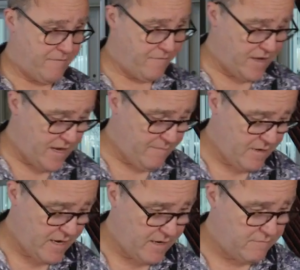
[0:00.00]
flame,
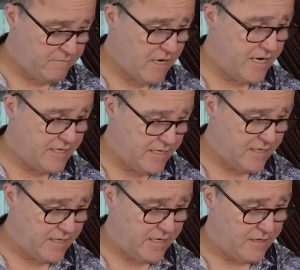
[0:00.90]
and
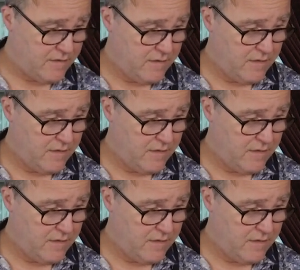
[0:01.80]
ideally,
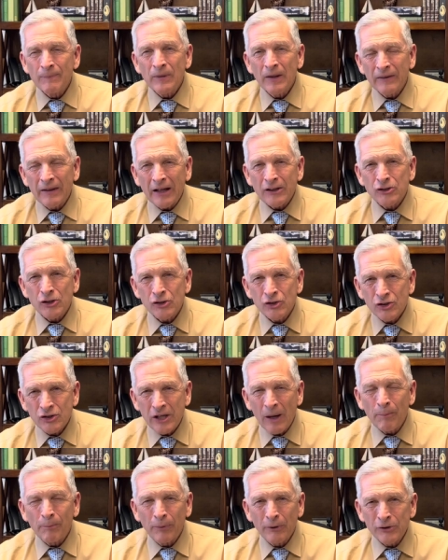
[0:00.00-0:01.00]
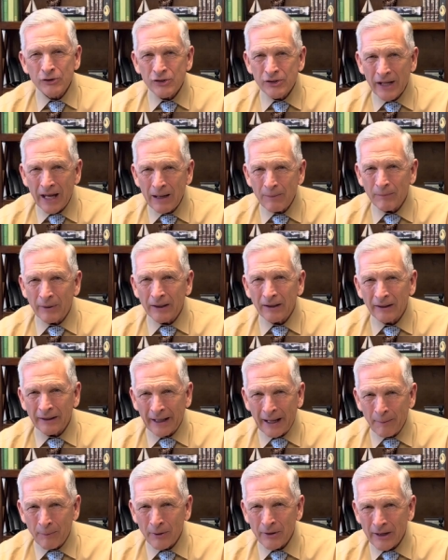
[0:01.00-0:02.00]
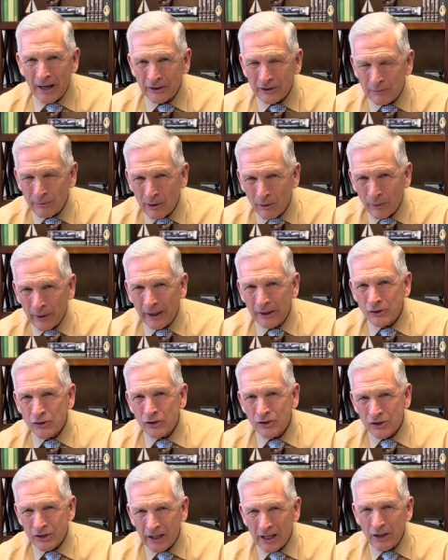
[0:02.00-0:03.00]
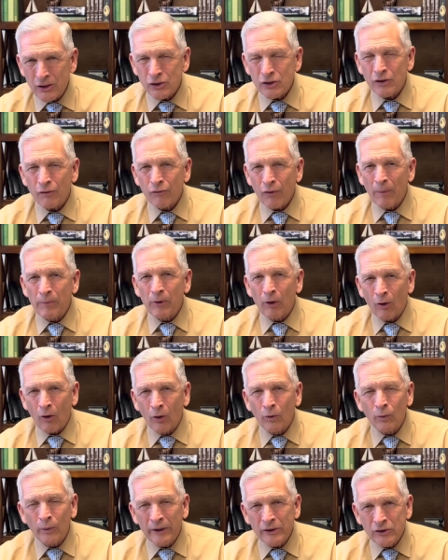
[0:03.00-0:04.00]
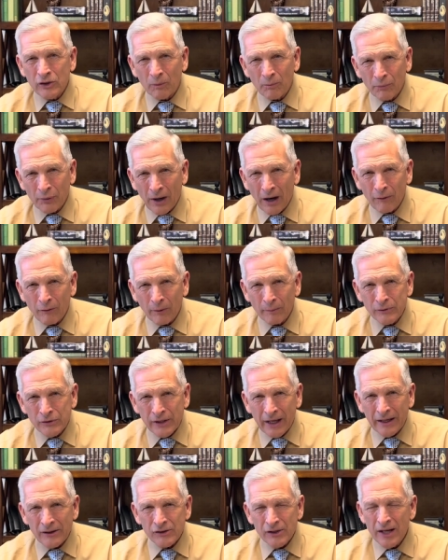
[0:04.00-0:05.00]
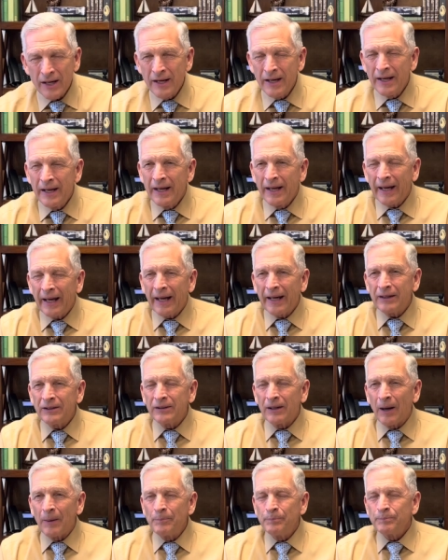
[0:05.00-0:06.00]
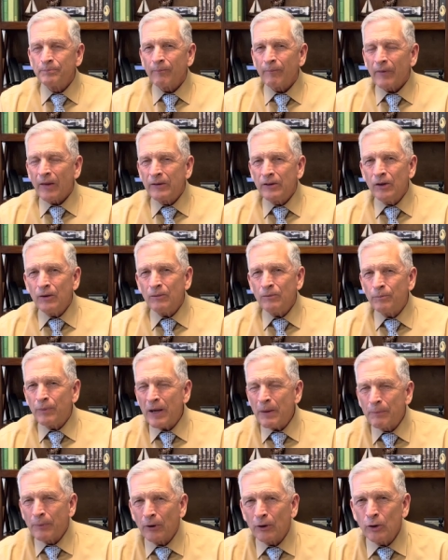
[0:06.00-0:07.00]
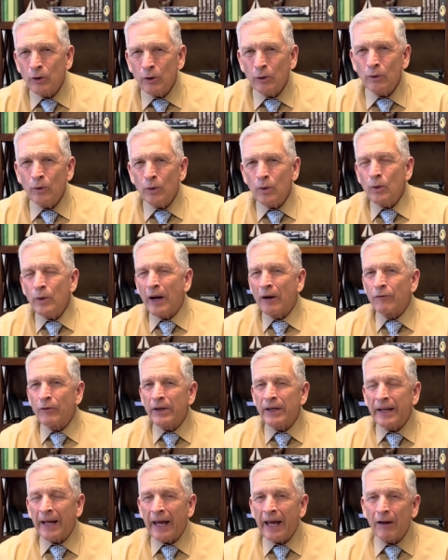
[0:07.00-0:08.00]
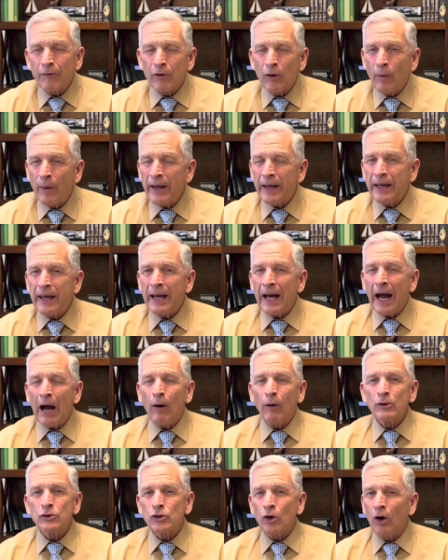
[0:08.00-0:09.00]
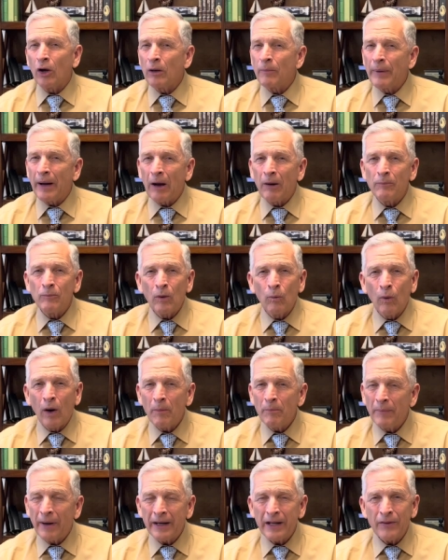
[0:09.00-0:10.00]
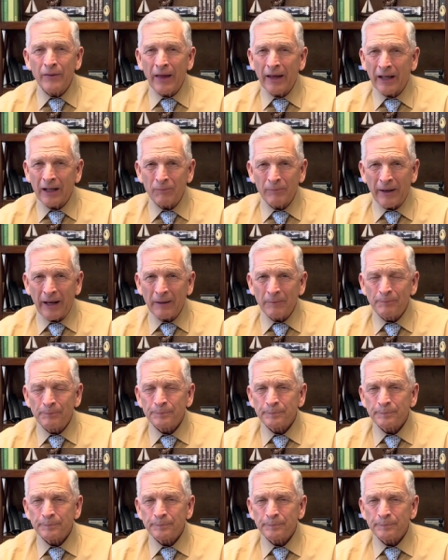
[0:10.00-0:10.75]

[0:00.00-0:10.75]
that's a simple statement. Labor not to be rich, cease from your own wisdom, Proverb says. And uh, you, people who, who every day, every waking hour, is all about what money they can make.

◇ ◇ ◇ ◇ ◇ ◇ ◇

◆ Task instructions: Could the entries be output exactly as written, but without their images?

◆ Your solution:
[0:00.00]
flame,
[0:00.90]
and
[0:01.80]
ideally,
[0:00.00-0:01.00]
[0:01.00-0:02.00]
[0:02.00-0:03.00]
[0:03.00-0:04.00]
[0:04.00-0:05.00]
[0:05.00-0:06.00]
[0:06.00-0:07.00]
[0:07.00-0:08.00]
[0:08.00-0:09.00]
[0:09.00-0:10.00]
[0:10.00-0:10.75]

[0:00.00-0:10.75]
that's a simple statement. Labor not to be rich, cease from your own wisdom, Proverb says. And uh, you, people who, who every day, every waking hour, is all about what money they can make.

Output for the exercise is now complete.